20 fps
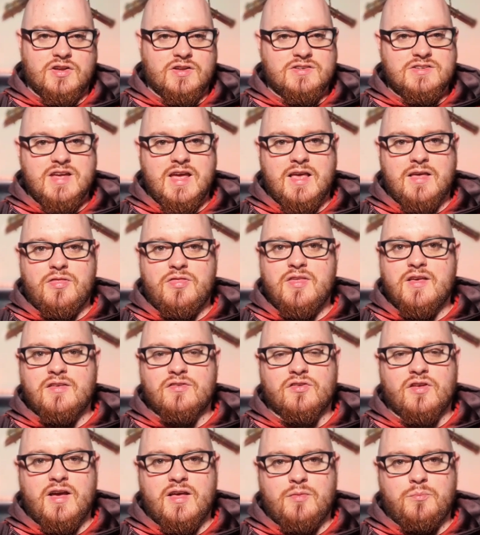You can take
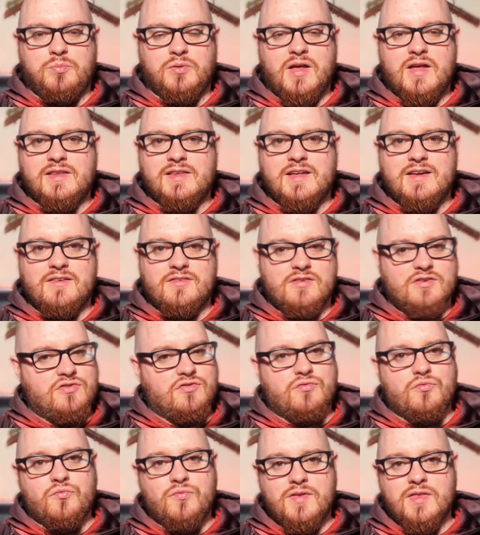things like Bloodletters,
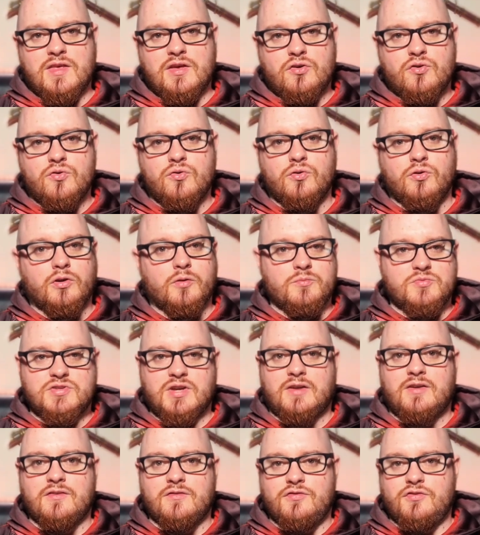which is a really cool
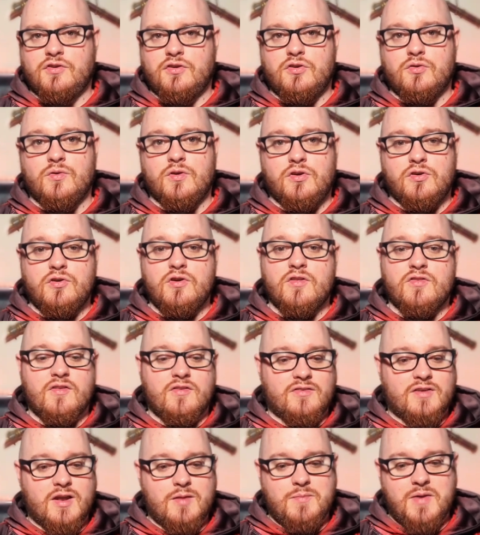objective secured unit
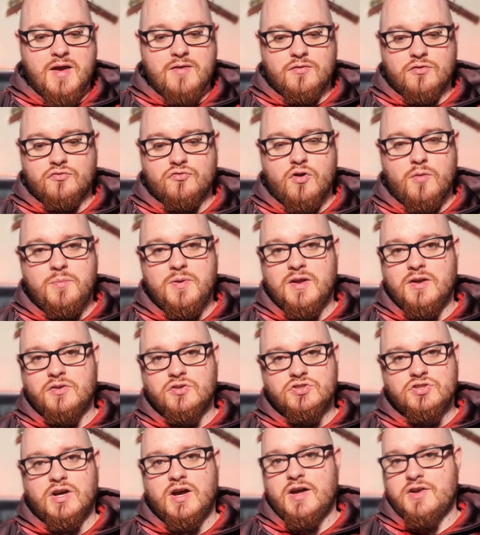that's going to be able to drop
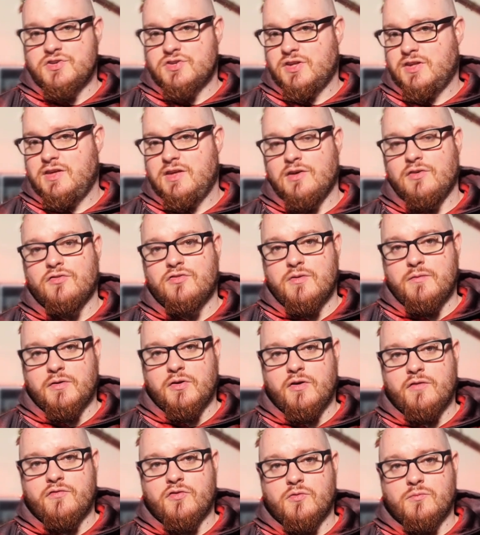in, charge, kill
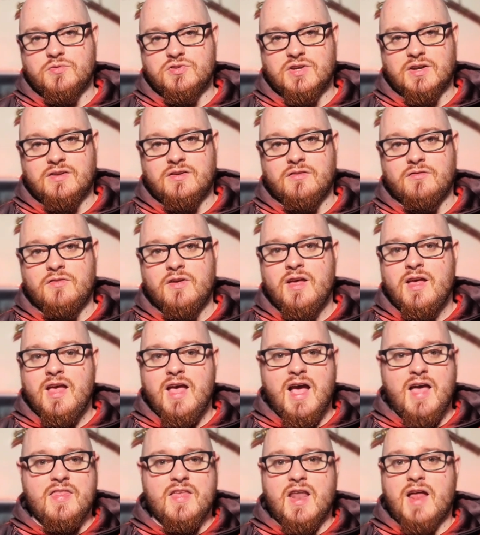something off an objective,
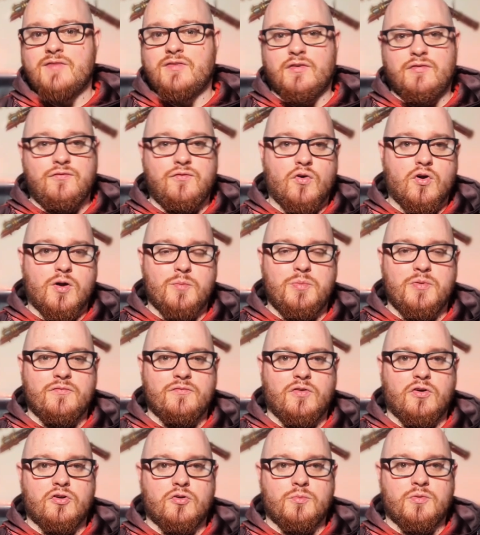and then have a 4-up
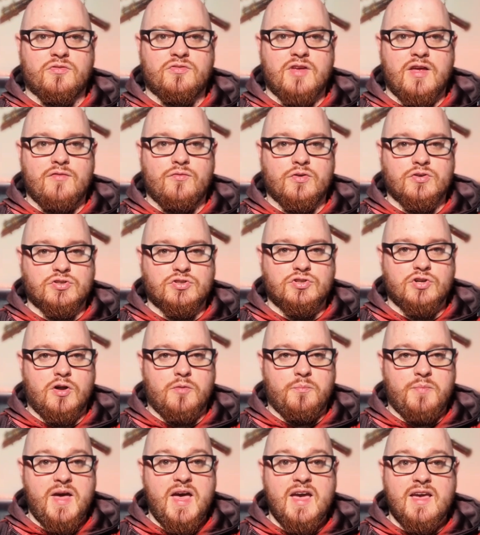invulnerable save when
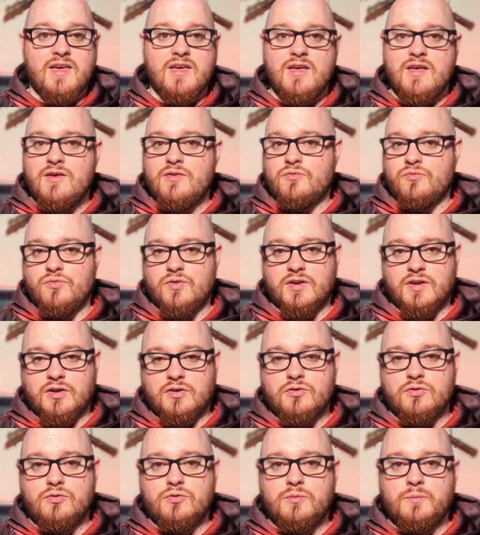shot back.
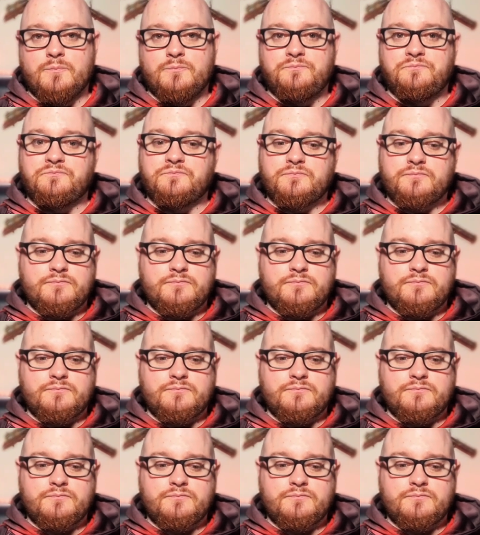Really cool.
****************
Work to complete: Minus its pictures, the full listing should be copied verbatim.

Expected output:
20 fps
You can take
things like Bloodletters,
which is a really cool
objective secured unit
that's going to be able to drop
in, charge, kill
something off an objective,
and then have a 4-up
invulnerable save when
shot back.
Really cool.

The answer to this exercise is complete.